YOUR GOAL: All entries below must be given again exactly as they stand.

########################################

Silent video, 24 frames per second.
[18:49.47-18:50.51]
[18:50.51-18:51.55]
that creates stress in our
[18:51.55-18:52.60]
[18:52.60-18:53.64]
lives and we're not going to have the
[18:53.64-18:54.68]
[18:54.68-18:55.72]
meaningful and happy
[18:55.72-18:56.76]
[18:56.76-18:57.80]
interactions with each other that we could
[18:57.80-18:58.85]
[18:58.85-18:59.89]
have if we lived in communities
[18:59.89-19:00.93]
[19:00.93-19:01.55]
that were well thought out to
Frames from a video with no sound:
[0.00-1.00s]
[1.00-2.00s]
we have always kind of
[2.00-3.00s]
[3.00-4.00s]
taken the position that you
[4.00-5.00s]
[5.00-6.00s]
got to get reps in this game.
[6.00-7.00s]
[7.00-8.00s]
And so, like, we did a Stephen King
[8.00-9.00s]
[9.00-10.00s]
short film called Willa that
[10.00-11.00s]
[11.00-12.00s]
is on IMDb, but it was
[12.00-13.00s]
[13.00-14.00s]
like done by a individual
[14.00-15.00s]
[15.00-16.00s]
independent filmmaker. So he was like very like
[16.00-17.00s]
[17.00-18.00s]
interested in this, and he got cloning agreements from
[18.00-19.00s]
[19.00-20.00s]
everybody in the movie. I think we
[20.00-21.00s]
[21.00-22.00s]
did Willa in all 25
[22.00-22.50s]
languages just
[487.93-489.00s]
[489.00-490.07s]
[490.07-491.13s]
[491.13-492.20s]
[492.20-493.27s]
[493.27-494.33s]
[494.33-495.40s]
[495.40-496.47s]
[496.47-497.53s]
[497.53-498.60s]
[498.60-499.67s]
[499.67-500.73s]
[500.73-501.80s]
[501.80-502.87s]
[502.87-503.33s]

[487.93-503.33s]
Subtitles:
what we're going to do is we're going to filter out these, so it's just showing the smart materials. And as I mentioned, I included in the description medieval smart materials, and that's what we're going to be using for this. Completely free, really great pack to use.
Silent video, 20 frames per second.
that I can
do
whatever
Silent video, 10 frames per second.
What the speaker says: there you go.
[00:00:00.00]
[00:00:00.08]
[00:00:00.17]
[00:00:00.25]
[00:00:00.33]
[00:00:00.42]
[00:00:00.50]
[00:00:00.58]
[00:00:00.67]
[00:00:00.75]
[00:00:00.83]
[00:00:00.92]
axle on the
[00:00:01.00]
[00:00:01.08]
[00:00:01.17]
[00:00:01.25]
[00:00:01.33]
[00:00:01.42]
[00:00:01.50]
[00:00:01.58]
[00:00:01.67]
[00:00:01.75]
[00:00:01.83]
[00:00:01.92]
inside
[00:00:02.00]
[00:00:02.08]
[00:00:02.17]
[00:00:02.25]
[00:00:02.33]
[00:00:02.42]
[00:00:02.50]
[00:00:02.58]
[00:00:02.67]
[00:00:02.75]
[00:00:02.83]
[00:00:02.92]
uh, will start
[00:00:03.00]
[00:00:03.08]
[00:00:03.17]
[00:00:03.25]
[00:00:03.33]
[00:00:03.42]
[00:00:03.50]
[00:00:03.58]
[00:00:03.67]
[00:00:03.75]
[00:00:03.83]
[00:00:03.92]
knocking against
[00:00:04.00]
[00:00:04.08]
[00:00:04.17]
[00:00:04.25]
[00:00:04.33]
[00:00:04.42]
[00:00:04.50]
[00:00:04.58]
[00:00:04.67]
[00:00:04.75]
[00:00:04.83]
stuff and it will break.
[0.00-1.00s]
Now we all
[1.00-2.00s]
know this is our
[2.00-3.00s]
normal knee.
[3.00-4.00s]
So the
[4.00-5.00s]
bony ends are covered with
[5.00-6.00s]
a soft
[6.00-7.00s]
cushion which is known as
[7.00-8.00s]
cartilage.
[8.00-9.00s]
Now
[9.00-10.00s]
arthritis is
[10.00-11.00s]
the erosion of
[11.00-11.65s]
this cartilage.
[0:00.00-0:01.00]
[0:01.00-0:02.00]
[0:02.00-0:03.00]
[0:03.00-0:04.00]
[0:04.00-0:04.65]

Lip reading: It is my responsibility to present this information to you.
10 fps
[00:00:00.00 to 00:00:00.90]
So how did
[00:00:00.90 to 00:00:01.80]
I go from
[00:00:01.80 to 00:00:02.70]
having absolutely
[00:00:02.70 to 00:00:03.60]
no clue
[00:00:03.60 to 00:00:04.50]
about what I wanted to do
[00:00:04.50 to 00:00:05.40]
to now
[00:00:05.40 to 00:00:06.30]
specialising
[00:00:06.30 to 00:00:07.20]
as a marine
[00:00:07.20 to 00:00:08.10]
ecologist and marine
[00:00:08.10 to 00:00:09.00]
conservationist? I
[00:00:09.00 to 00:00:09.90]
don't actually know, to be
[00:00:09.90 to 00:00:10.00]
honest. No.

########################################

FINISHED TASK:
Silent video, 24 frames per second.
[18:49.47-18:50.51]
[18:50.51-18:51.55]
that creates stress in our
[18:51.55-18:52.60]
[18:52.60-18:53.64]
lives and we're not going to have the
[18:53.64-18:54.68]
[18:54.68-18:55.72]
meaningful and happy
[18:55.72-18:56.76]
[18:56.76-18:57.80]
interactions with each other that we could
[18:57.80-18:58.85]
[18:58.85-18:59.89]
have if we lived in communities
[18:59.89-19:00.93]
[19:00.93-19:01.55]
that were well thought out to
Frames from a video with no sound:
[0.00-1.00s]
[1.00-2.00s]
we have always kind of
[2.00-3.00s]
[3.00-4.00s]
taken the position that you
[4.00-5.00s]
[5.00-6.00s]
got to get reps in this game.
[6.00-7.00s]
[7.00-8.00s]
And so, like, we did a Stephen King
[8.00-9.00s]
[9.00-10.00s]
short film called Willa that
[10.00-11.00s]
[11.00-12.00s]
is on IMDb, but it was
[12.00-13.00s]
[13.00-14.00s]
like done by a individual
[14.00-15.00s]
[15.00-16.00s]
independent filmmaker. So he was like very like
[16.00-17.00s]
[17.00-18.00s]
interested in this, and he got cloning agreements from
[18.00-19.00s]
[19.00-20.00s]
everybody in the movie. I think we
[20.00-21.00s]
[21.00-22.00s]
did Willa in all 25
[22.00-22.50s]
languages just
[487.93-489.00s]
[489.00-490.07s]
[490.07-491.13s]
[491.13-492.20s]
[492.20-493.27s]
[493.27-494.33s]
[494.33-495.40s]
[495.40-496.47s]
[496.47-497.53s]
[497.53-498.60s]
[498.60-499.67s]
[499.67-500.73s]
[500.73-501.80s]
[501.80-502.87s]
[502.87-503.33s]

[487.93-503.33s]
Subtitles:
what we're going to do is we're going to filter out these, so it's just showing the smart materials. And as I mentioned, I included in the description medieval smart materials, and that's what we're going to be using for this. Completely free, really great pack to use.
Silent video, 20 frames per second.
that I can
do
whatever
Silent video, 10 frames per second.
What the speaker says: there you go.
[00:00:00.00]
[00:00:00.08]
[00:00:00.17]
[00:00:00.25]
[00:00:00.33]
[00:00:00.42]
[00:00:00.50]
[00:00:00.58]
[00:00:00.67]
[00:00:00.75]
[00:00:00.83]
[00:00:00.92]
axle on the
[00:00:01.00]
[00:00:01.08]
[00:00:01.17]
[00:00:01.25]
[00:00:01.33]
[00:00:01.42]
[00:00:01.50]
[00:00:01.58]
[00:00:01.67]
[00:00:01.75]
[00:00:01.83]
[00:00:01.92]
inside
[00:00:02.00]
[00:00:02.08]
[00:00:02.17]
[00:00:02.25]
[00:00:02.33]
[00:00:02.42]
[00:00:02.50]
[00:00:02.58]
[00:00:02.67]
[00:00:02.75]
[00:00:02.83]
[00:00:02.92]
uh, will start
[00:00:03.00]
[00:00:03.08]
[00:00:03.17]
[00:00:03.25]
[00:00:03.33]
[00:00:03.42]
[00:00:03.50]
[00:00:03.58]
[00:00:03.67]
[00:00:03.75]
[00:00:03.83]
[00:00:03.92]
knocking against
[00:00:04.00]
[00:00:04.08]
[00:00:04.17]
[00:00:04.25]
[00:00:04.33]
[00:00:04.42]
[00:00:04.50]
[00:00:04.58]
[00:00:04.67]
[00:00:04.75]
[00:00:04.83]
stuff and it will break.
[0.00-1.00s]
Now we all
[1.00-2.00s]
know this is our
[2.00-3.00s]
normal knee.
[3.00-4.00s]
So the
[4.00-5.00s]
bony ends are covered with
[5.00-6.00s]
a soft
[6.00-7.00s]
cushion which is known as
[7.00-8.00s]
cartilage.
[8.00-9.00s]
Now
[9.00-10.00s]
arthritis is
[10.00-11.00s]
the erosion of
[11.00-11.65s]
this cartilage.
[0:00.00-0:01.00]
[0:01.00-0:02.00]
[0:02.00-0:03.00]
[0:03.00-0:04.00]
[0:04.00-0:04.65]

Lip reading: It is my responsibility to present this information to you.
10 fps
[00:00:00.00 to 00:00:00.90]
So how did
[00:00:00.90 to 00:00:01.80]
I go from
[00:00:01.80 to 00:00:02.70]
having absolutely
[00:00:02.70 to 00:00:03.60]
no clue
[00:00:03.60 to 00:00:04.50]
about what I wanted to do
[00:00:04.50 to 00:00:05.40]
to now
[00:00:05.40 to 00:00:06.30]
specialising
[00:00:06.30 to 00:00:07.20]
as a marine
[00:00:07.20 to 00:00:08.10]
ecologist and marine
[00:00:08.10 to 00:00:09.00]
conservationist? I
[00:00:09.00 to 00:00:09.90]
don't actually know, to be
[00:00:09.90 to 00:00:10.00]
honest. No.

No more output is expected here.